RECORDS PROVIDED
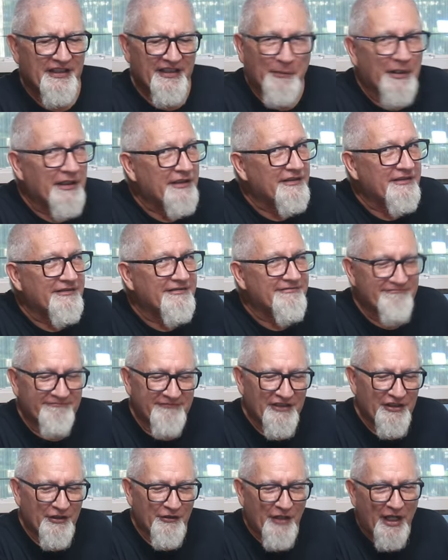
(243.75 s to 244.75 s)
But,
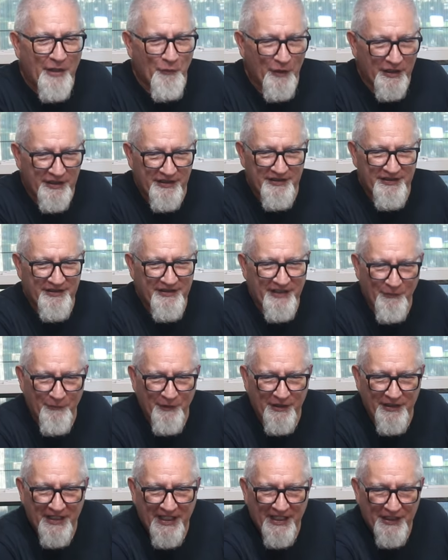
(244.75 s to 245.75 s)
you know, I wanted it, and I
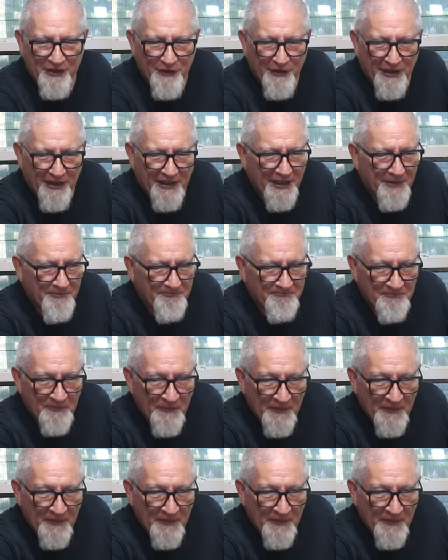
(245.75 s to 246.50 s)
wanted to add it to our game.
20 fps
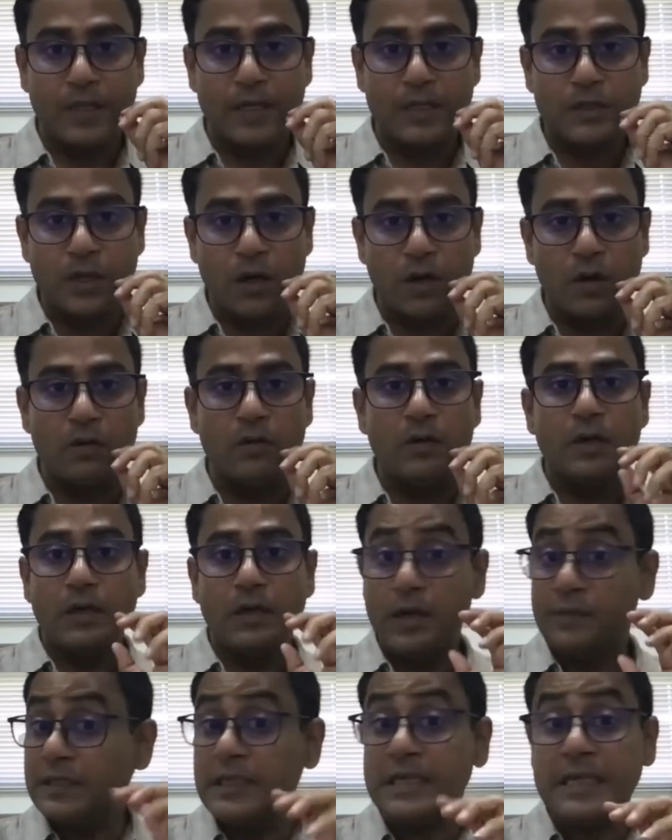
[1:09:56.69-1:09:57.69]
So
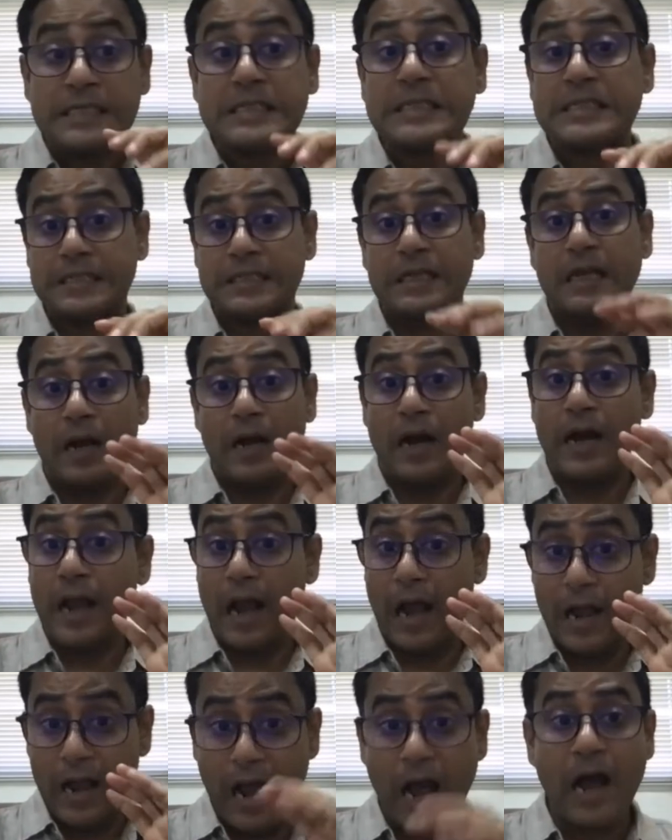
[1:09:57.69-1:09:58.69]
nevertheless,
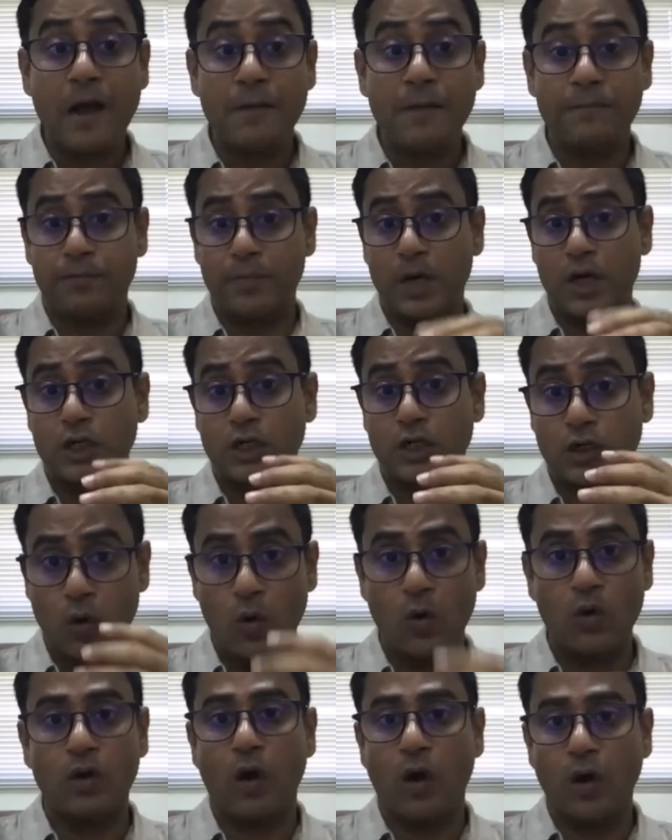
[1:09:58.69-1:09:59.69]
I have
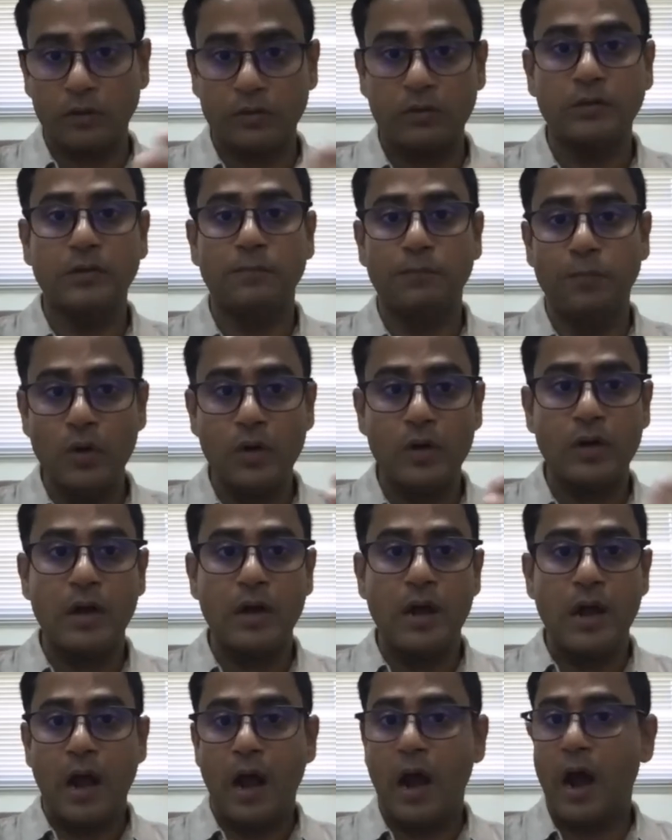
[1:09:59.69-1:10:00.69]
shown all through the book
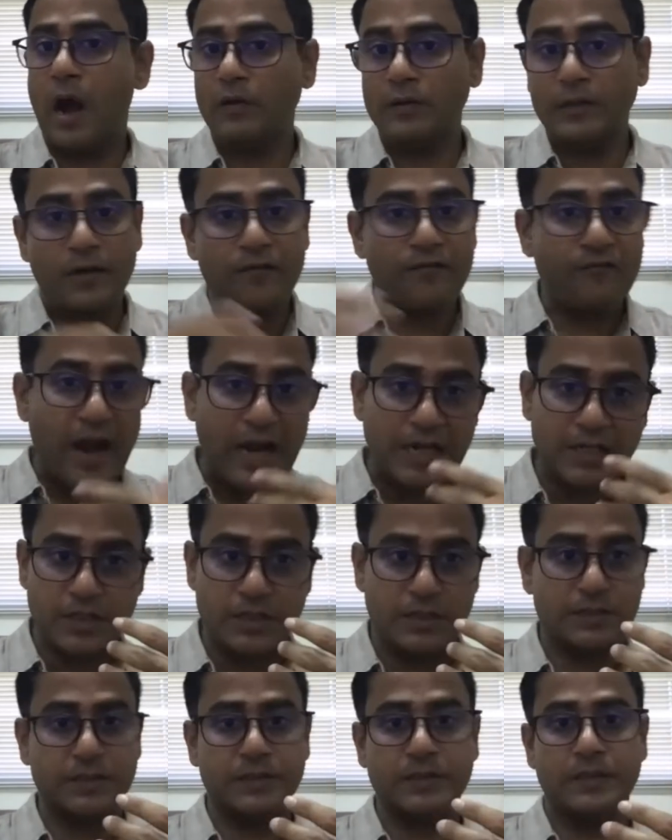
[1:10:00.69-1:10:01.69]
how there are
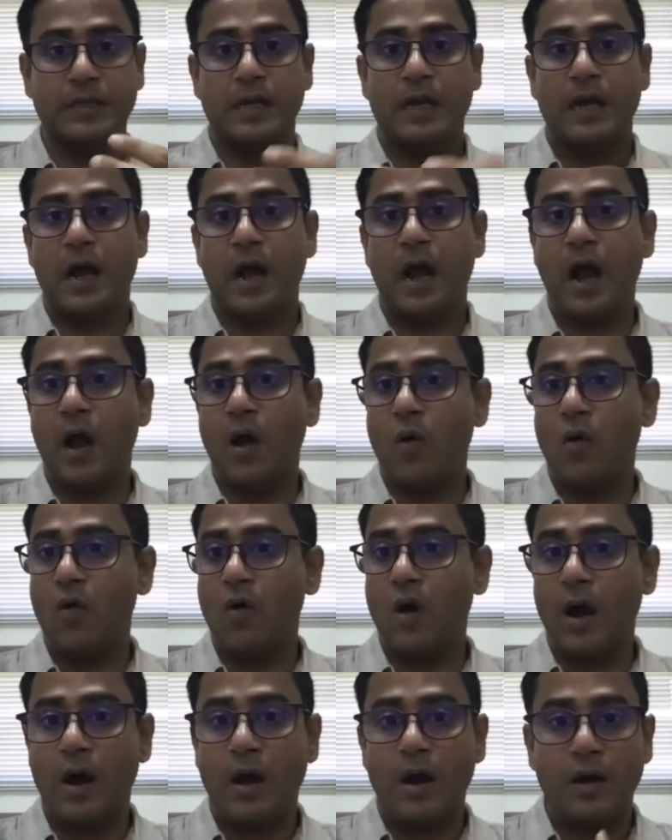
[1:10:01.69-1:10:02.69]
fractures,
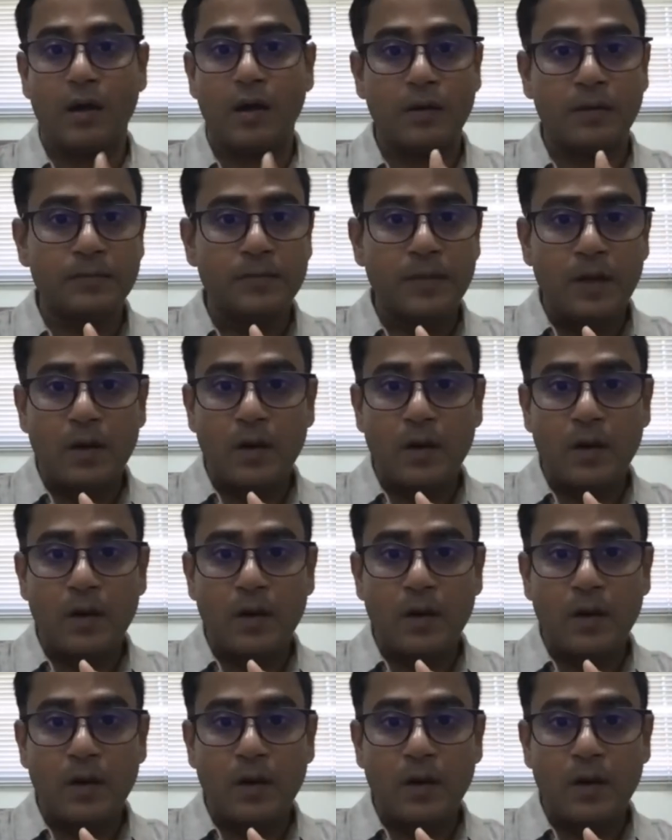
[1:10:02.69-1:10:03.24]
how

REQUIRED ACTION
Each record is to be written out exactly. No picture goes in.

TASK SOLUTION
(243.75 s to 244.75 s)
But,
(244.75 s to 245.75 s)
you know, I wanted it, and I
(245.75 s to 246.50 s)
wanted to add it to our game.
20 fps
[1:09:56.69-1:09:57.69]
So
[1:09:57.69-1:09:58.69]
nevertheless,
[1:09:58.69-1:09:59.69]
I have
[1:09:59.69-1:10:00.69]
shown all through the book
[1:10:00.69-1:10:01.69]
how there are
[1:10:01.69-1:10:02.69]
fractures,
[1:10:02.69-1:10:03.24]
how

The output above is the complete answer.